● **Source records**:
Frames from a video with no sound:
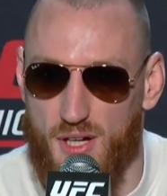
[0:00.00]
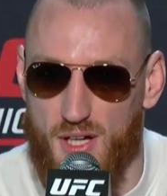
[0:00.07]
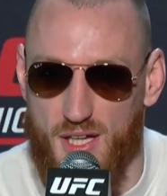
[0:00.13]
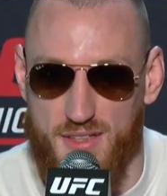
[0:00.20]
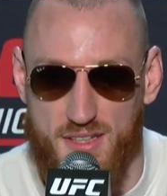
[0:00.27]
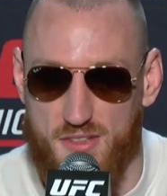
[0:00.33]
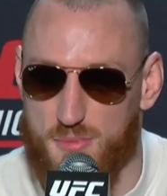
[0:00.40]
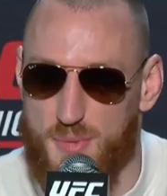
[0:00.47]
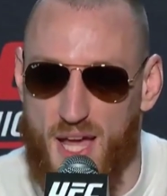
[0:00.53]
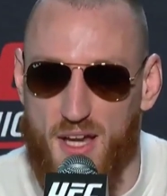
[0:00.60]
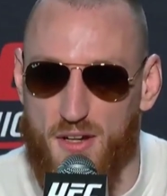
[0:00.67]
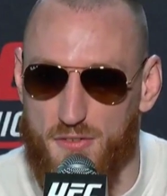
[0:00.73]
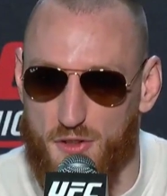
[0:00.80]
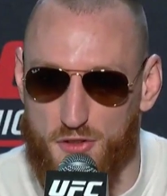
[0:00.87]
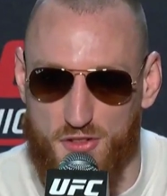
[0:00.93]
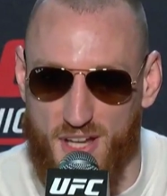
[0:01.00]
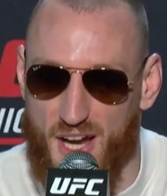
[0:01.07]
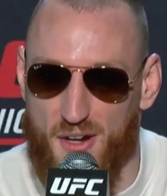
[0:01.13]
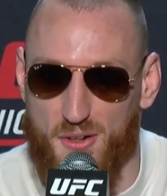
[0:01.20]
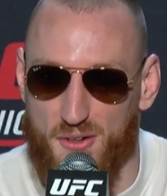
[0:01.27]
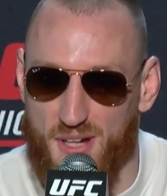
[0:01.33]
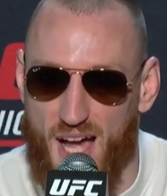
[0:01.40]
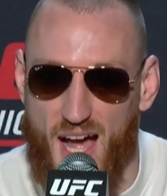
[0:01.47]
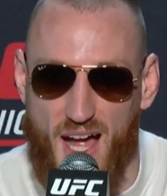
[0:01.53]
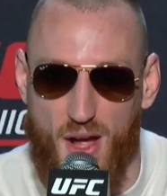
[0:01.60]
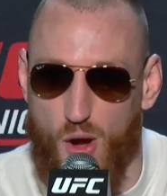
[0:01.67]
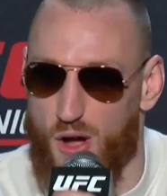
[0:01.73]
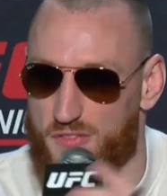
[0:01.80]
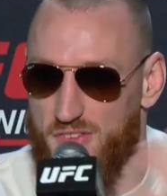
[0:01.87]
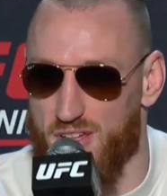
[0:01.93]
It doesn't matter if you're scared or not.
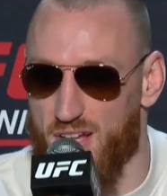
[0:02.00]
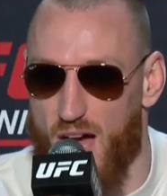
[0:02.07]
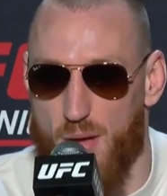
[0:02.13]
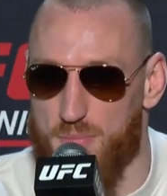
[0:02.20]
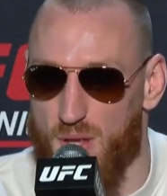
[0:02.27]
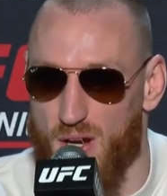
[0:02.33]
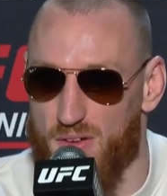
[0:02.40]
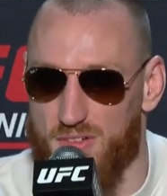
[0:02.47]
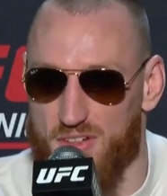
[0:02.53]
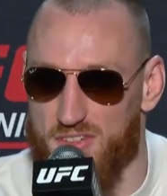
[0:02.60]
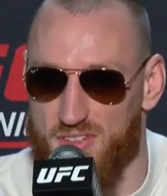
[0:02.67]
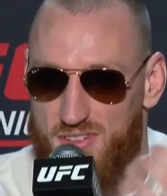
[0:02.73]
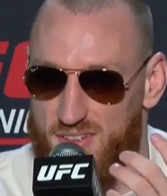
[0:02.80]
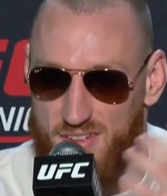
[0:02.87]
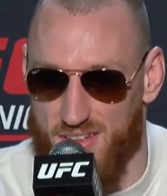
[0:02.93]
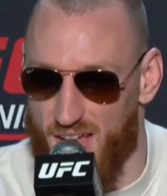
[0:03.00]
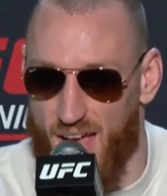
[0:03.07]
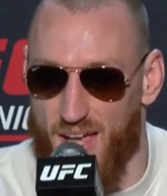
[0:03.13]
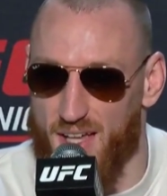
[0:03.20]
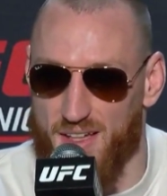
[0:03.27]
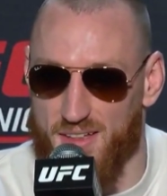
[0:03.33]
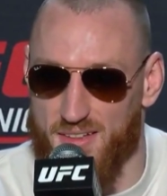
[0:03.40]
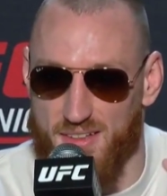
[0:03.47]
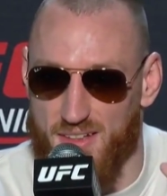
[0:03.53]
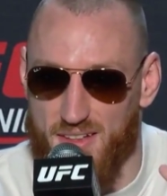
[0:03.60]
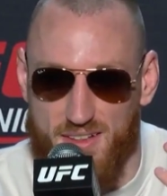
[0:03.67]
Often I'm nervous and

...

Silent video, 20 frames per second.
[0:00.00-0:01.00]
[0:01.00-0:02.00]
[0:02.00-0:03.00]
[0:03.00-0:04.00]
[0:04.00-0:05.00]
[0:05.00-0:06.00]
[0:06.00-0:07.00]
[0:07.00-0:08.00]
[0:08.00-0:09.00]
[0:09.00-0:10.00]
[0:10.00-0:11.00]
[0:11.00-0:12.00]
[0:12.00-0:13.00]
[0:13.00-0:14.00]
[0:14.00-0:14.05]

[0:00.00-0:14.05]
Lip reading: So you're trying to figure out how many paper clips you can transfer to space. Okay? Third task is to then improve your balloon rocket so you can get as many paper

● **Task instructions**:
Would you please repeat exactly the lines above, starting at the line with "[0:04.00-0:05.00]" and stopping at the line with "Lip reading: So", both included?

● **Exercise output**:
[0:04.00-0:05.00]
[0:05.00-0:06.00]
[0:06.00-0:07.00]
[0:07.00-0:08.00]
[0:08.00-0:09.00]
[0:09.00-0:10.00]
[0:10.00-0:11.00]
[0:11.00-0:12.00]
[0:12.00-0:13.00]
[0:13.00-0:14.00]
[0:14.00-0:14.05]

[0:00.00-0:14.05]
Lip reading: So you're trying to figure out how many paper clips you can transfer to space. Okay? Third task is to then improve your balloon rocket so you can get as many paper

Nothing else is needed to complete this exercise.